I have a circulant correlation matrix that has only positive entries. (Because it is a correlation matrix, it is symmetric with diagonal entries of 1.) I am wondering about the entries of the square root matrix of this circulant correlation matrix has only positive entries. I tried with a bunch of autoregressive correlation matrices and am able to show the result.
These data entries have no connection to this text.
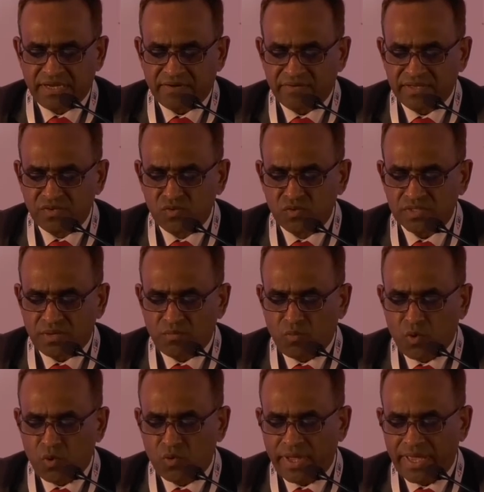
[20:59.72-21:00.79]
their use are
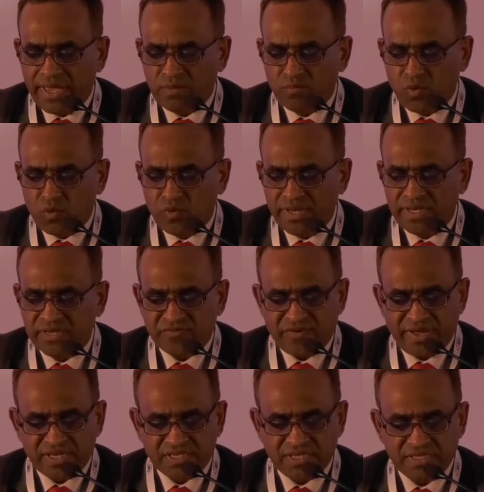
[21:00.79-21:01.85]
more and more
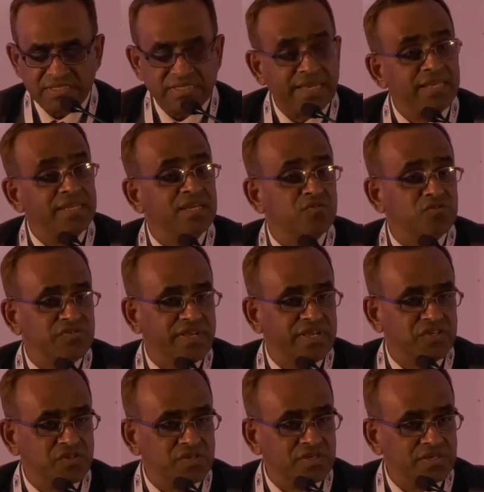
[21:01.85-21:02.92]
interactions and
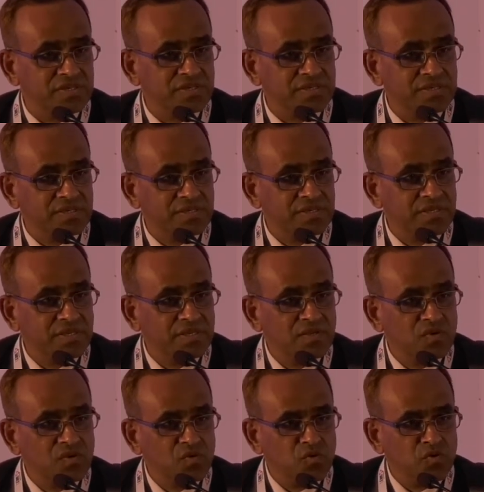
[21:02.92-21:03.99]
negotiations.
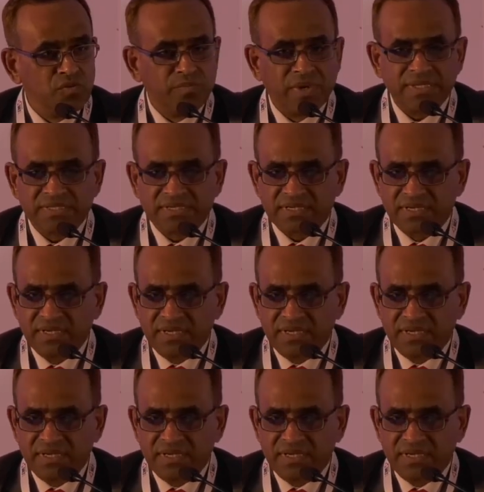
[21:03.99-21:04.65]
We must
However, I was wondering if such a result exists, or if even a restrictive version exists and how one goes about proving this.
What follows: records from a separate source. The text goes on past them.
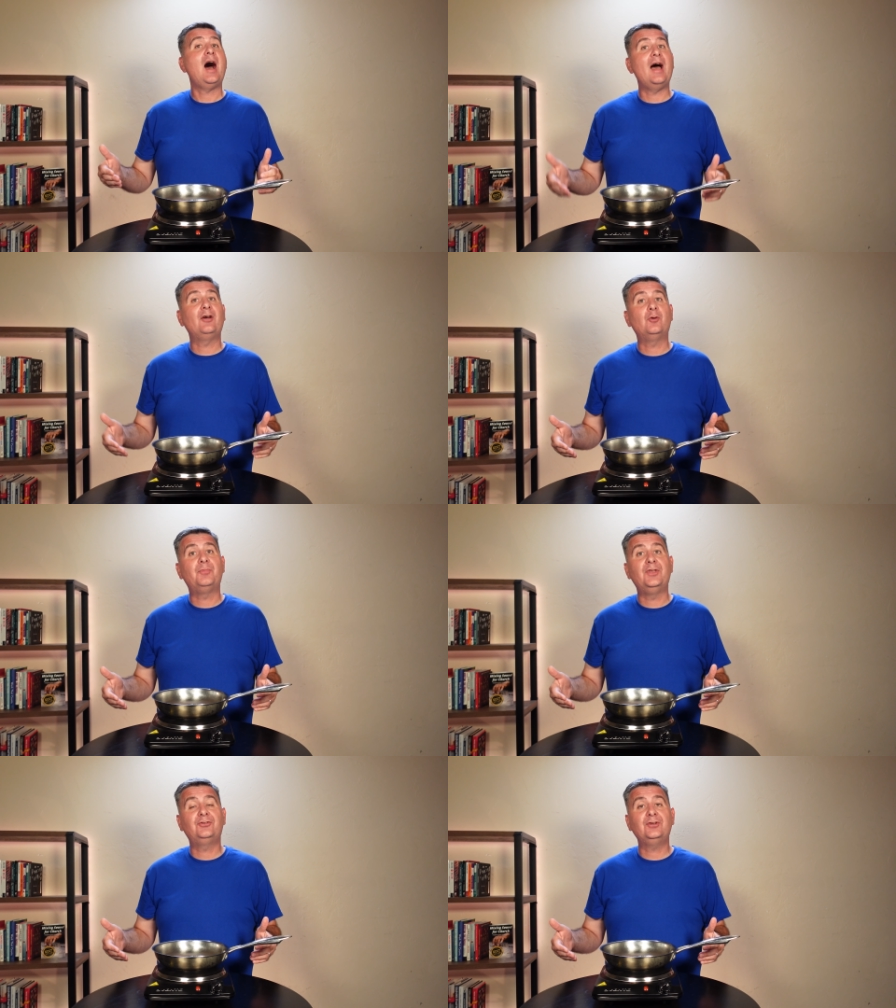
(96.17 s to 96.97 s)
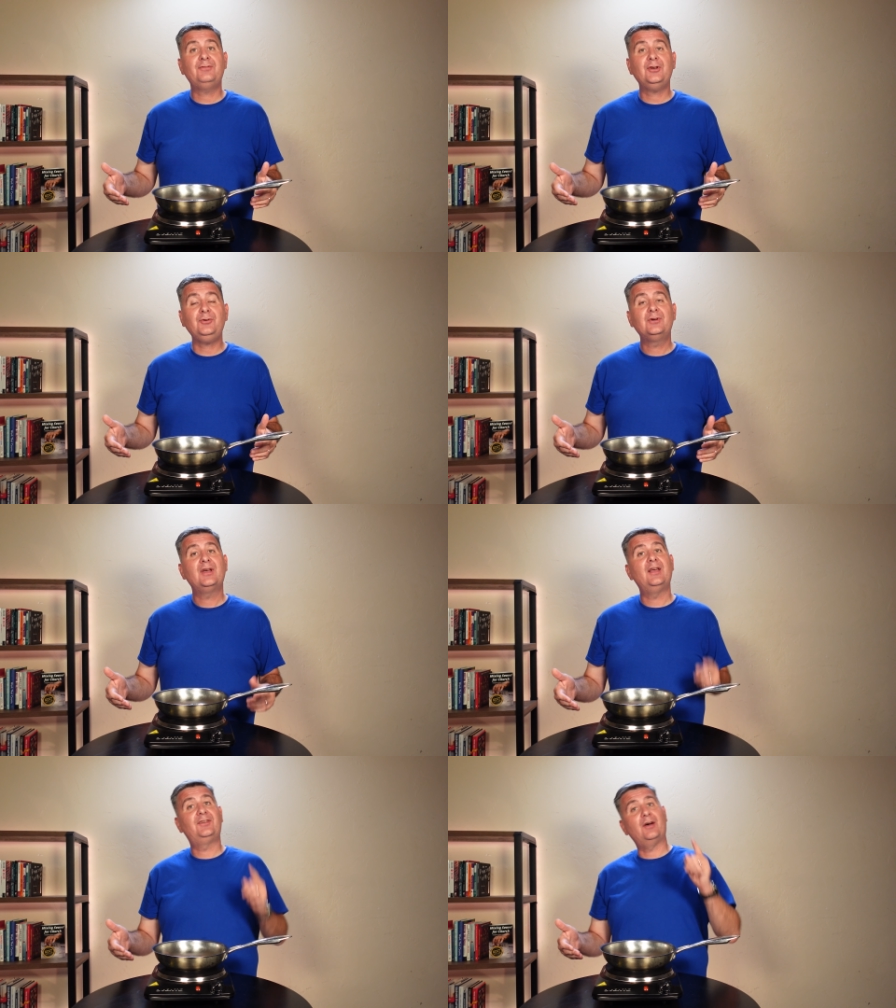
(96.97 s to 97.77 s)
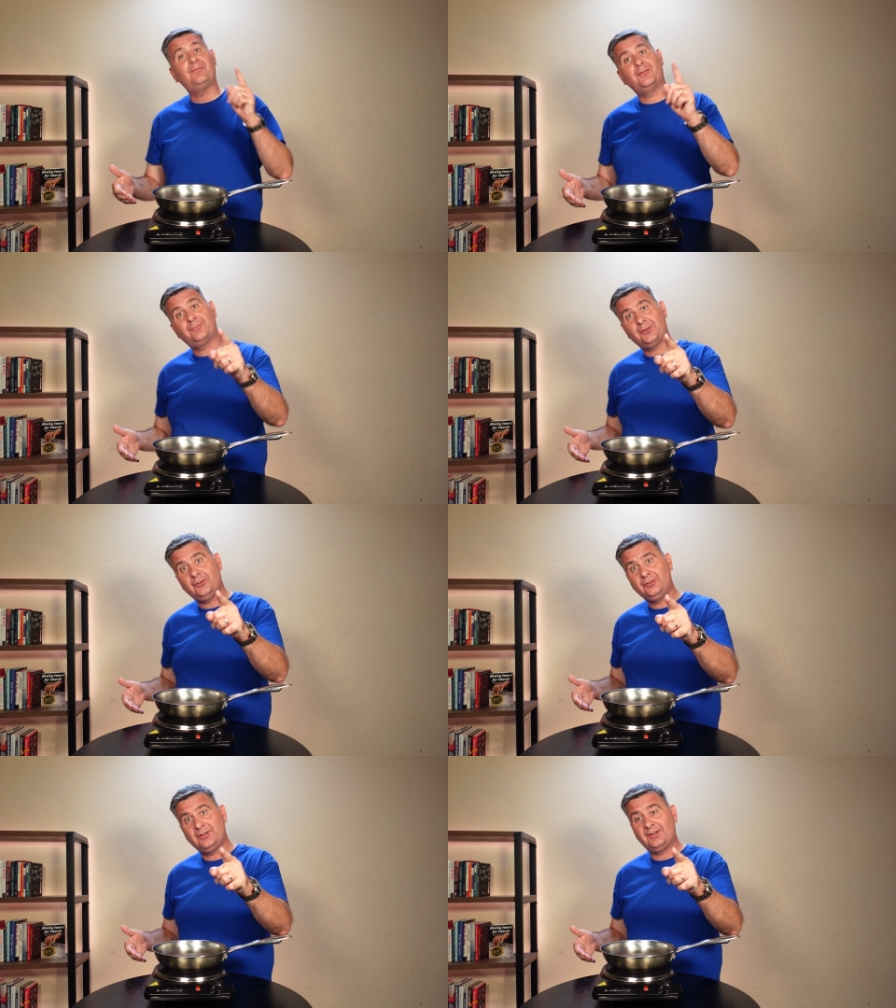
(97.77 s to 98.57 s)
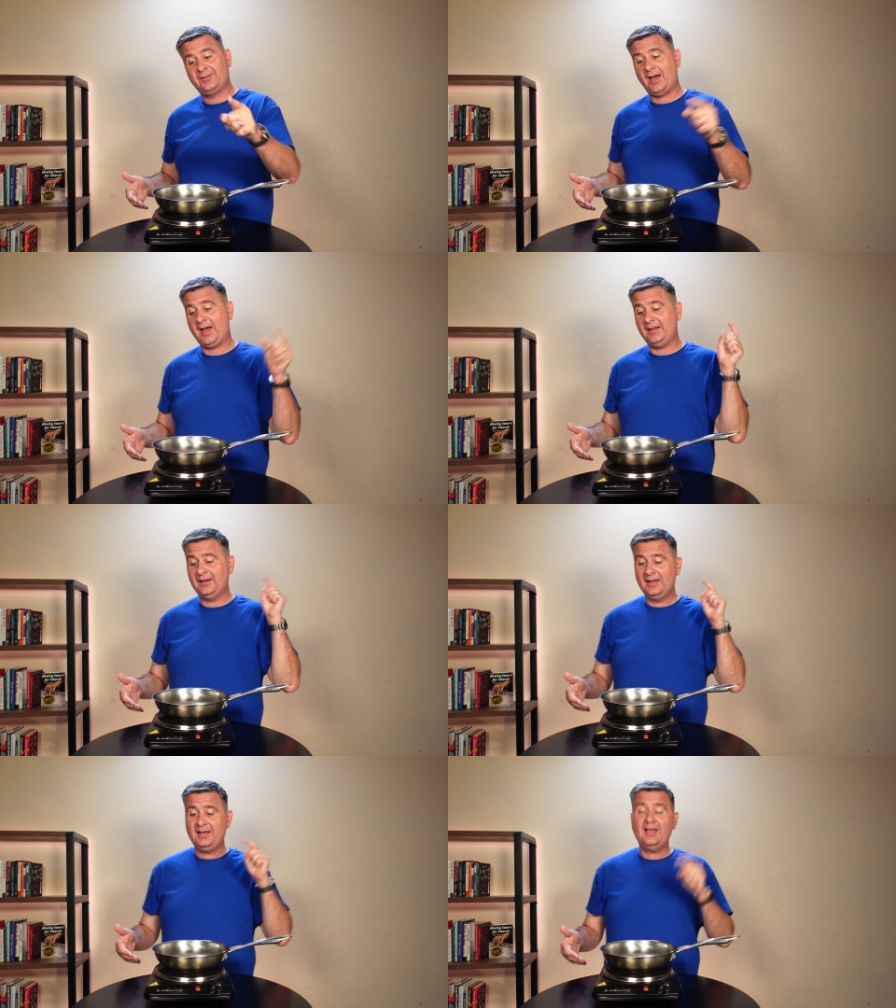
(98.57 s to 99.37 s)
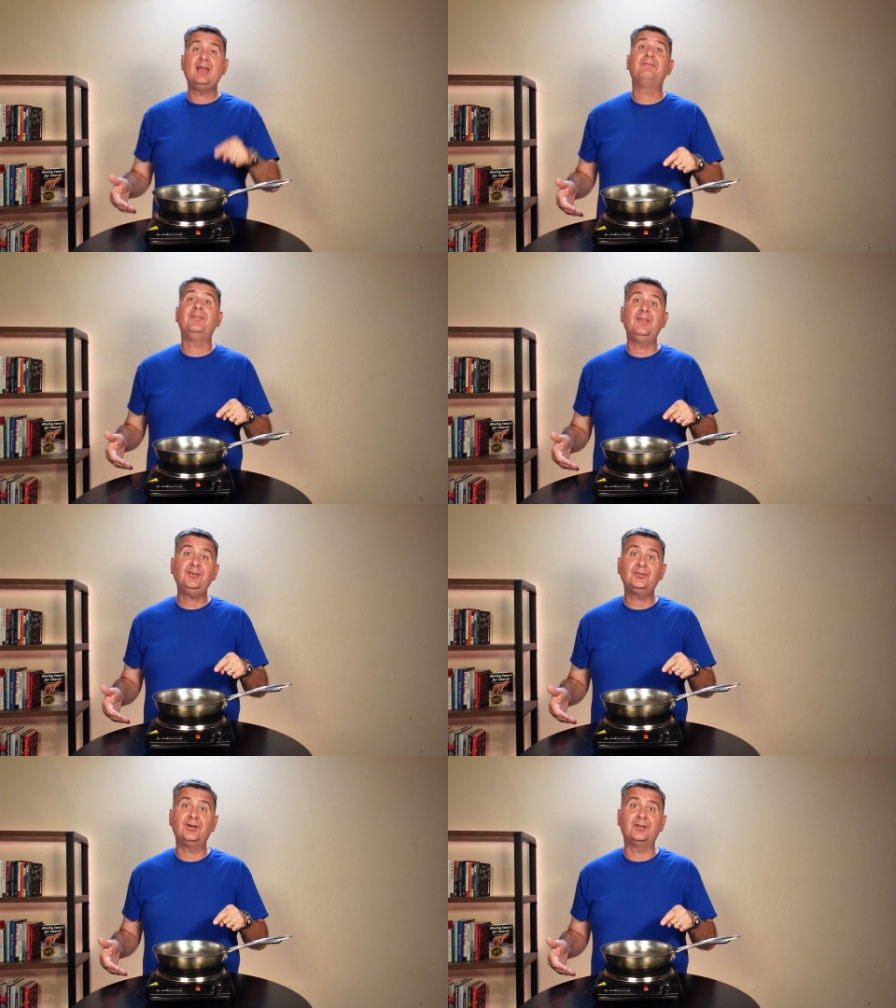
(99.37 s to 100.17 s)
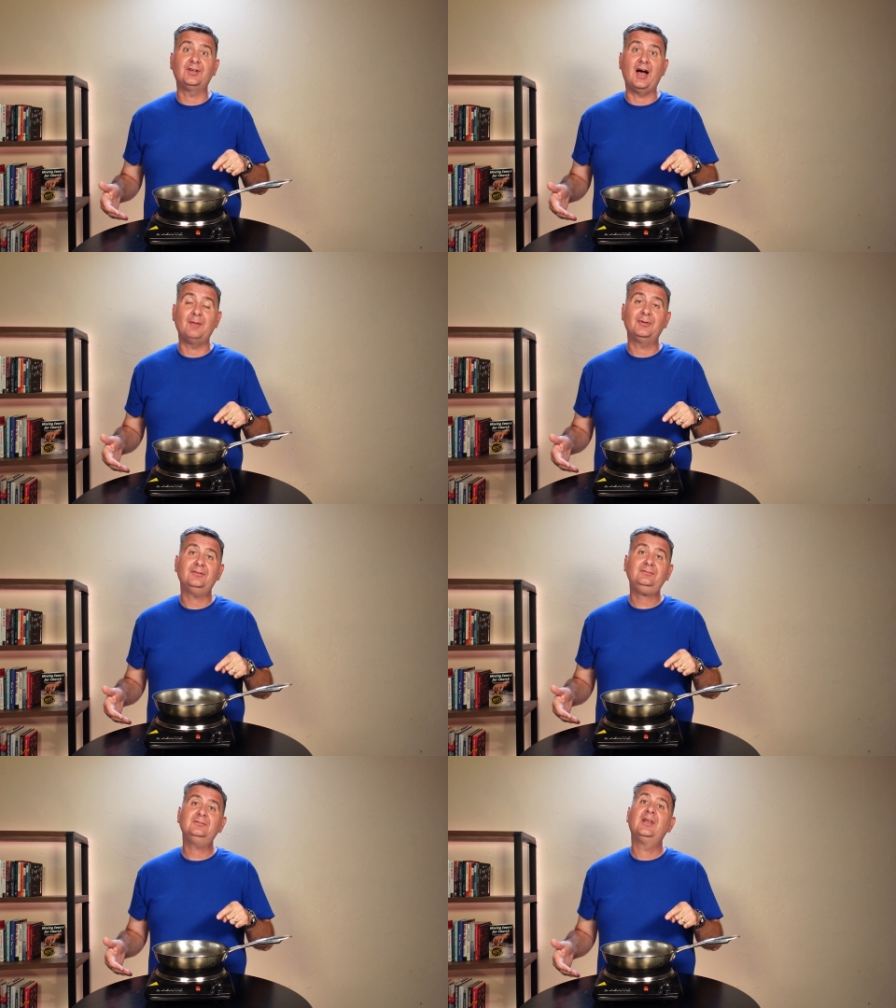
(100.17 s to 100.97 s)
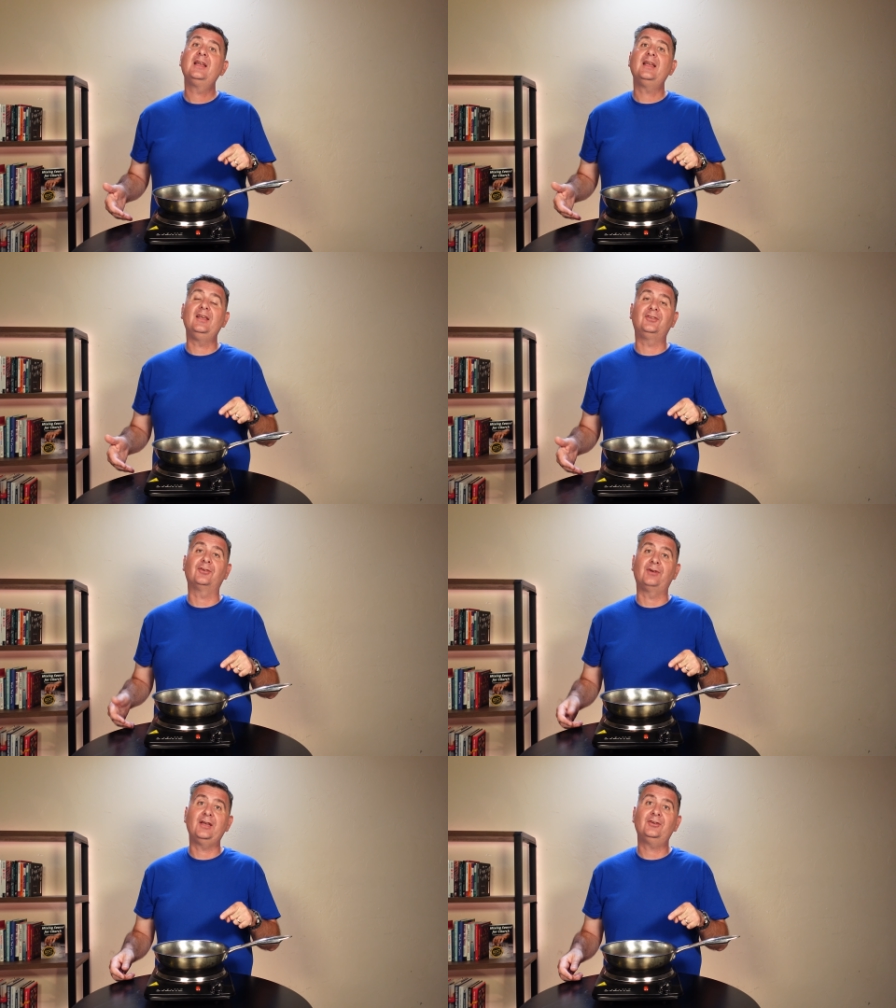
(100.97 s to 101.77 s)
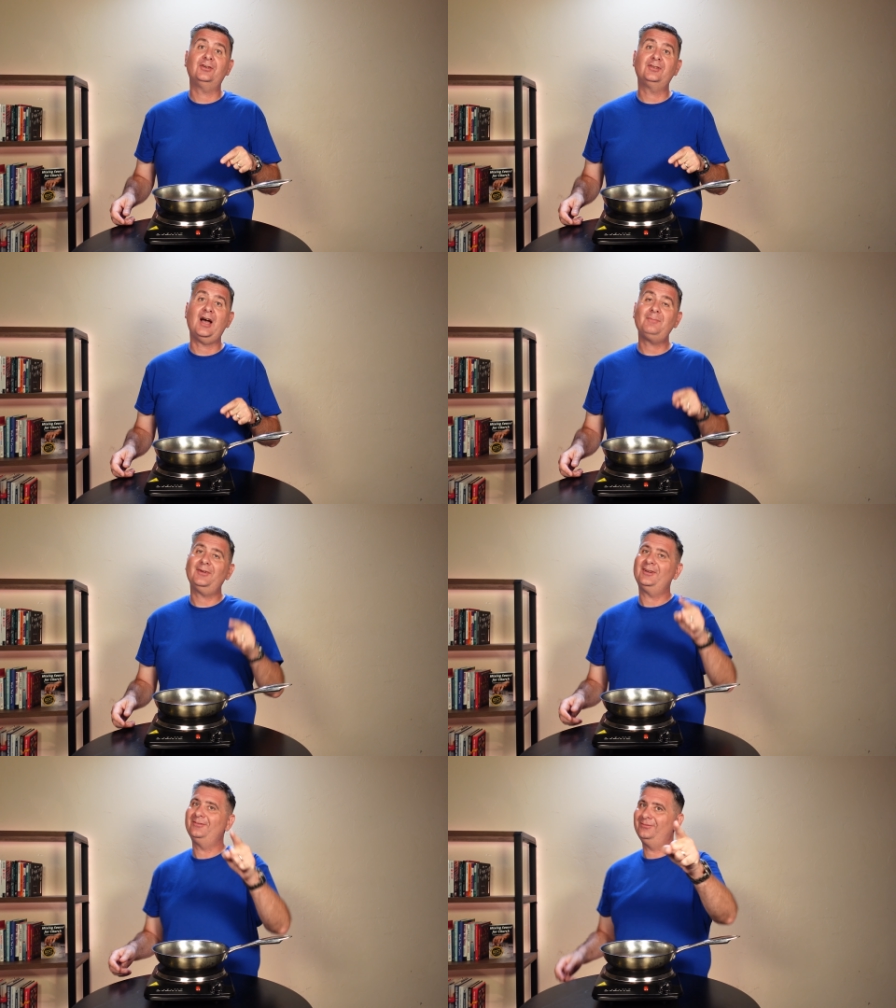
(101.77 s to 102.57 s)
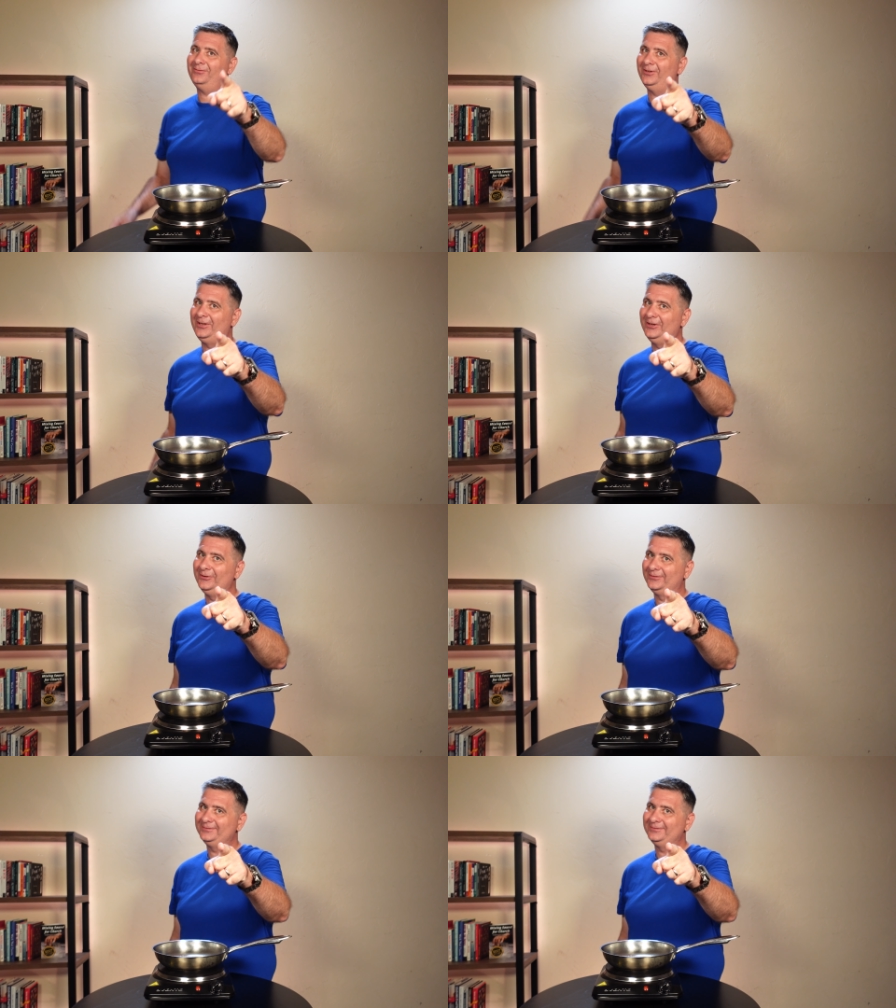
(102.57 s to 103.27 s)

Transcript: I hope this review is helpful for you to decide if this cooktop is the right cooktop for you.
Here is my R code for my experiments:
circulant.1d.corr <- function(n, rho)
#creates 1d AR sequence of length n (periodic in length)
{
ff <- c(1, rho^(1:(n/2)))
ff <- c(ff, rev(ff[2:((n + 1)/2)]))
ff
}
make.circ.mat <- function(n, rho) {
x <- circulant.1d.corr(n, rho)
R <- NULL
for (i in 1:n) {
if (i > 1) x <- c(x[n], x[-n])
R <- rbind(R, x)
}
R
}
Rhalf.circ <- function(n, rho) {
R <- make.circ.mat(n, rho)
R.eigen <- eigen(R, symmetric = T)
R.eigen$vectors %*% diag(sqrt(R.eigen$values)) %*% t(R.eigen$vectors)
}
> Rhalf.circ(10, 0.05)[1,]
[1] 9.993743e-01 2.499218e-02 9.373043e-04 3.905640e-05 1.708390e-06
[6] -2.359698e-09 1.708390e-06 3.905640e-05 9.373043e-04 2.499218e-02
> Rhalf.circ(10, 0.1)[1,]
[1] 9.974890e-01 4.993711e-02 3.746853e-03 3.123054e-04 2.730579e-05
[6] -6.763812e-08 2.730579e-05 3.123054e-04 3.746853e-03 4.993711e-02
> Rhalf.circ(10, 0.25)[1,]
[1] 9.839308e-01 1.239837e-01 2.331028e-02 4.864143e-03 1.059005e-03
[6] -1.104196e-06 1.059005e-03 4.864143e-03 2.331028e-02 1.239837e-01
> Rhalf.circ(10, 0.5)[1,]
[1] 0.9293938767 0.2407913830 0.0915253610 0.0384984646 0.0165463712
[6] 0.0006556758 0.0165463712 0.0384984646 0.0915253610 0.2407913830
> Rhalf.circ(10, 0.75)[1,]
[1] 0.80511919 0.33654932 0.19870997 0.12794897 0.08148659 0.01608999
[7] 0.08148659 0.12794897 0.19870997 0.33654932
> Rhalf.circ(10, 0.9)[1,]
[1] 0.64488327 0.36788703 0.27640050 0.21993968 0.17083677 0.07437758
[7] 0.17083677 0.21993968 0.27640050 0.36788703
> Rhalf.circ(10, 0.95)[1,]
[1] 0.5505803 0.3657788 0.3022261 0.2598229 0.2183690 0.1273030 0.2183690
[8] 0.2598229 0.3022261 0.3657788
>
Then, but for very small values, the entries of the square root matrix are positive.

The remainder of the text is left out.